Human Capital Concerns

By Kathleen Kotwica, CIO |  Career

Q I have always maintained that the most important aspect of IT is the people. The technology is just a tool by which management furthers the interests of the business and enhances shareholder value based on knowledge gained from the data that they are able to turn into useful information. If we are to believe what we read about a shortage of individuals with IT skills, it appears that one of the most vexing problems that CIOs and their staff are having is the ability to recruit and retain people. Add to this the push for developing some level of diversity (other than H-1B candidates) throughout the enterprise. What advice would you give to CIOs who are looking to increase the level of diversity within their organizations?

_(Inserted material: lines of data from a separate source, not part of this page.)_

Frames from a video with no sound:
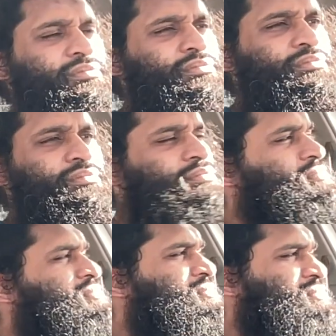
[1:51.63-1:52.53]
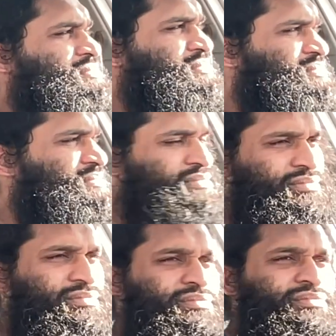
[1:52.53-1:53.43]
there we go. We're almost there,
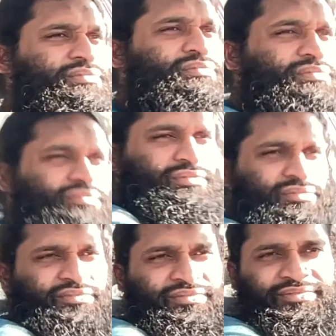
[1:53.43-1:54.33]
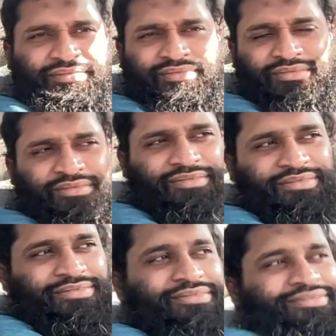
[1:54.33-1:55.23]
guys. The
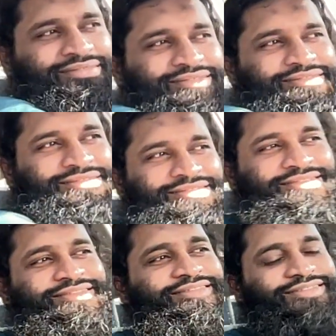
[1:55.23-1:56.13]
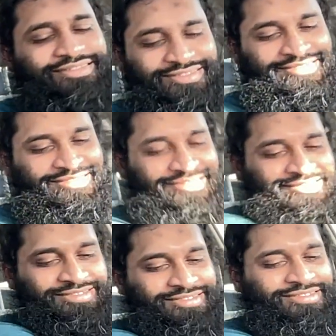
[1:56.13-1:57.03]
first dash has almost come to
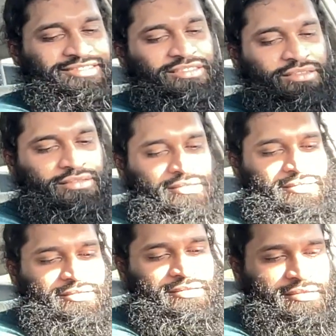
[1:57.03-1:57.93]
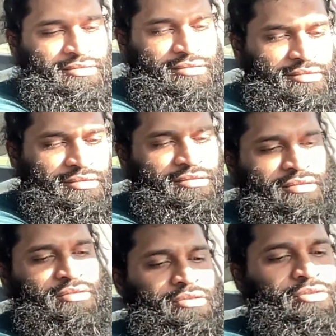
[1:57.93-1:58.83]
an end. Your destination will be
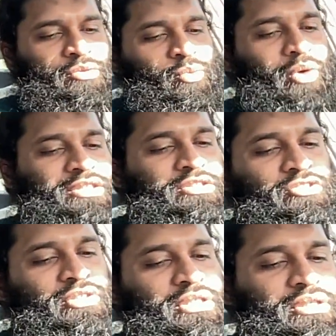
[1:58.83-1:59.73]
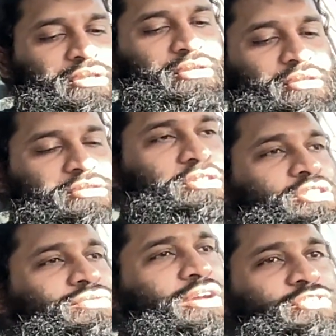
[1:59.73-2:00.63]
on the right.
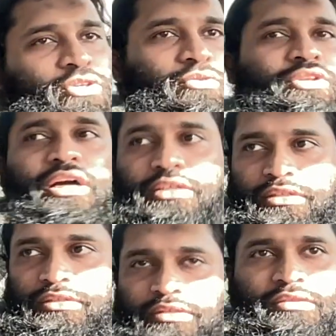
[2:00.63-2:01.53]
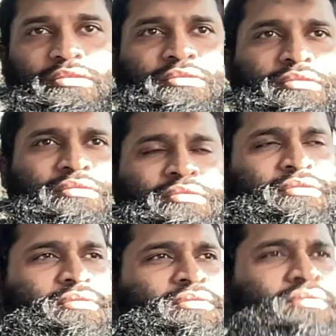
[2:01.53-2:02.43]
13650. Isn't this your
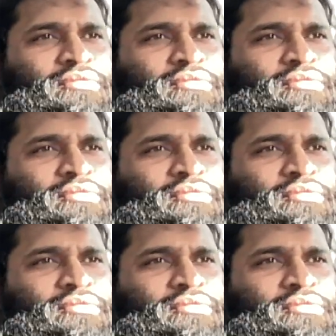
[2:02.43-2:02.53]
parents' like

And is diversity something that CIOs are concerned about?

A You are absolutely right when you refer to human capital as the most important asset of any enterprise. In IT, the boxes and the pipes are certainly critical. But the people behind the IT vision, the strategy, the design, the deployment and the support of the technology are what's really important. The right people can make the difference between business success and failure, between good and bad company operating performance and between market leadership and mediocrity. Most good CIOs and other business leaders know that their No. 1 job is acquiring, developing and holding on to good people. This mission-critical responsibility, exacerbated by a shortage of professional IT personnel estimated at between 300,000 and 400,000 and still growing, usually overshadows the diversity issue. That is to say, given the shortage of talent, CIOs and their management team will pursue all qualified candidates regardless of any diversity issues. Those companies and those CIOs that are tuned in to the value of diversity, and proactively seek out diversity candidates, can be rewarded by the contribution such candidates can make. There are several professional organizations and societies such as the Black Data Processing Associates (www.bdpa.org) that can help.